> [What the exercise asks]
Repeat every entry word for word, but leave the images out of your copy.

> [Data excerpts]
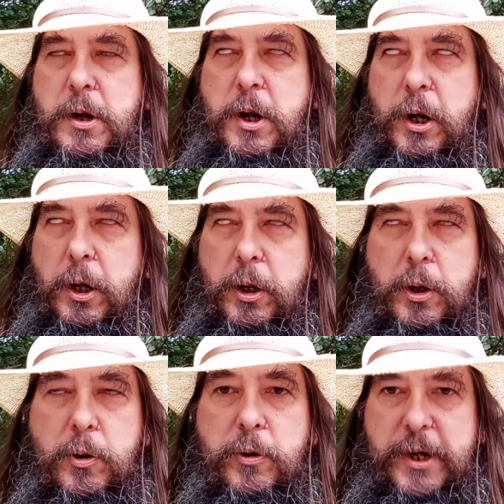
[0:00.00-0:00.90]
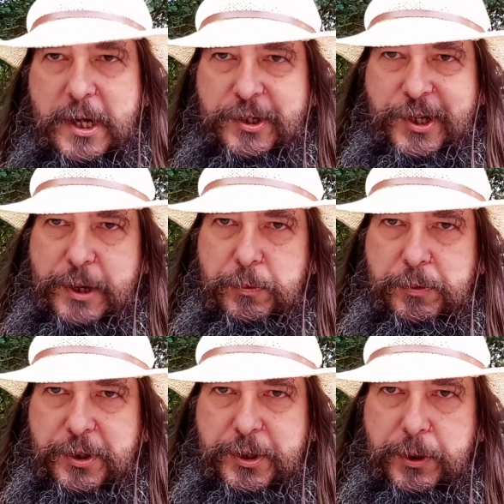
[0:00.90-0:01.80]
glorious
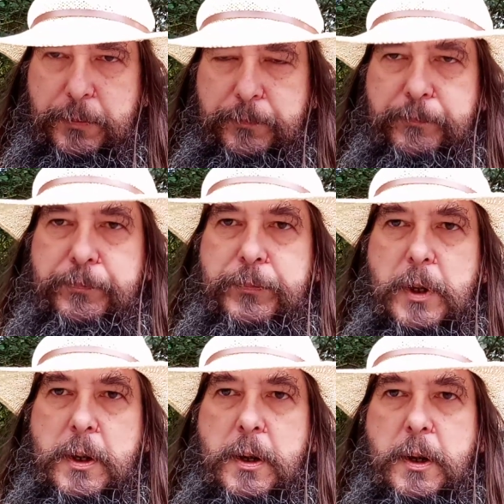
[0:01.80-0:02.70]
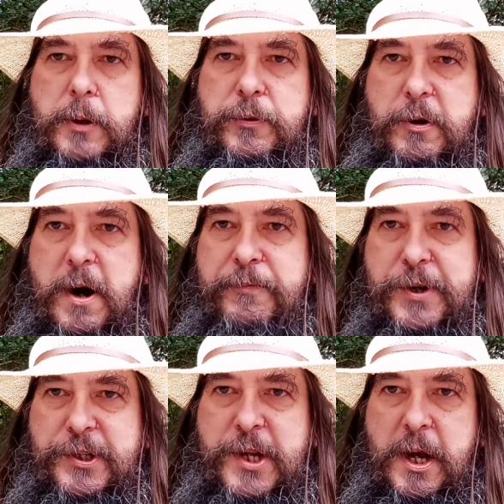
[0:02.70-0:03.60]
use, the
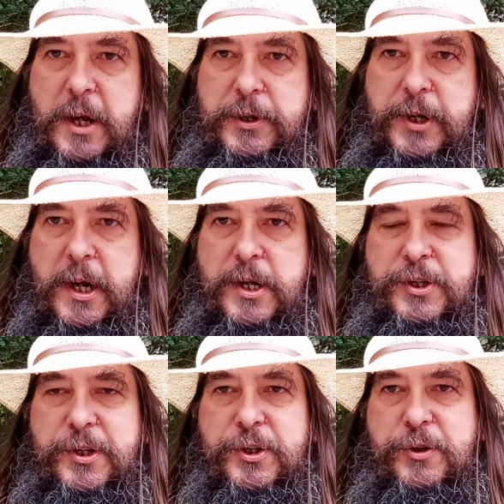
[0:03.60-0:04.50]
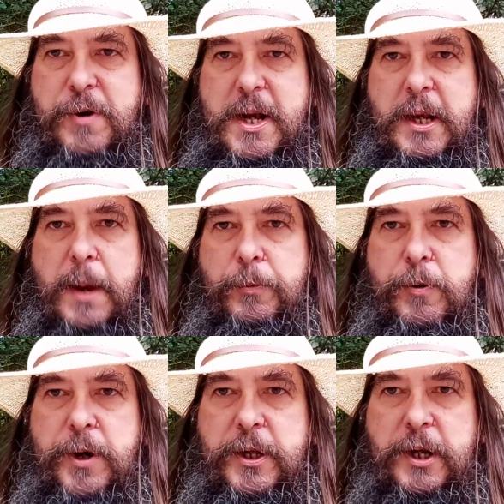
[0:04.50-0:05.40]
graphics card died, so the screen kept
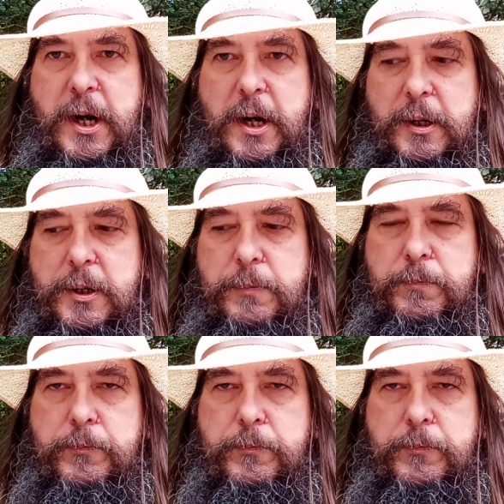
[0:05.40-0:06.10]
going dark.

> [Exercise solution]
[0:00.00-0:00.90]
[0:00.90-0:01.80]
glorious
[0:01.80-0:02.70]
[0:02.70-0:03.60]
use, the
[0:03.60-0:04.50]
[0:04.50-0:05.40]
graphics card died, so the screen kept
[0:05.40-0:06.10]
going dark.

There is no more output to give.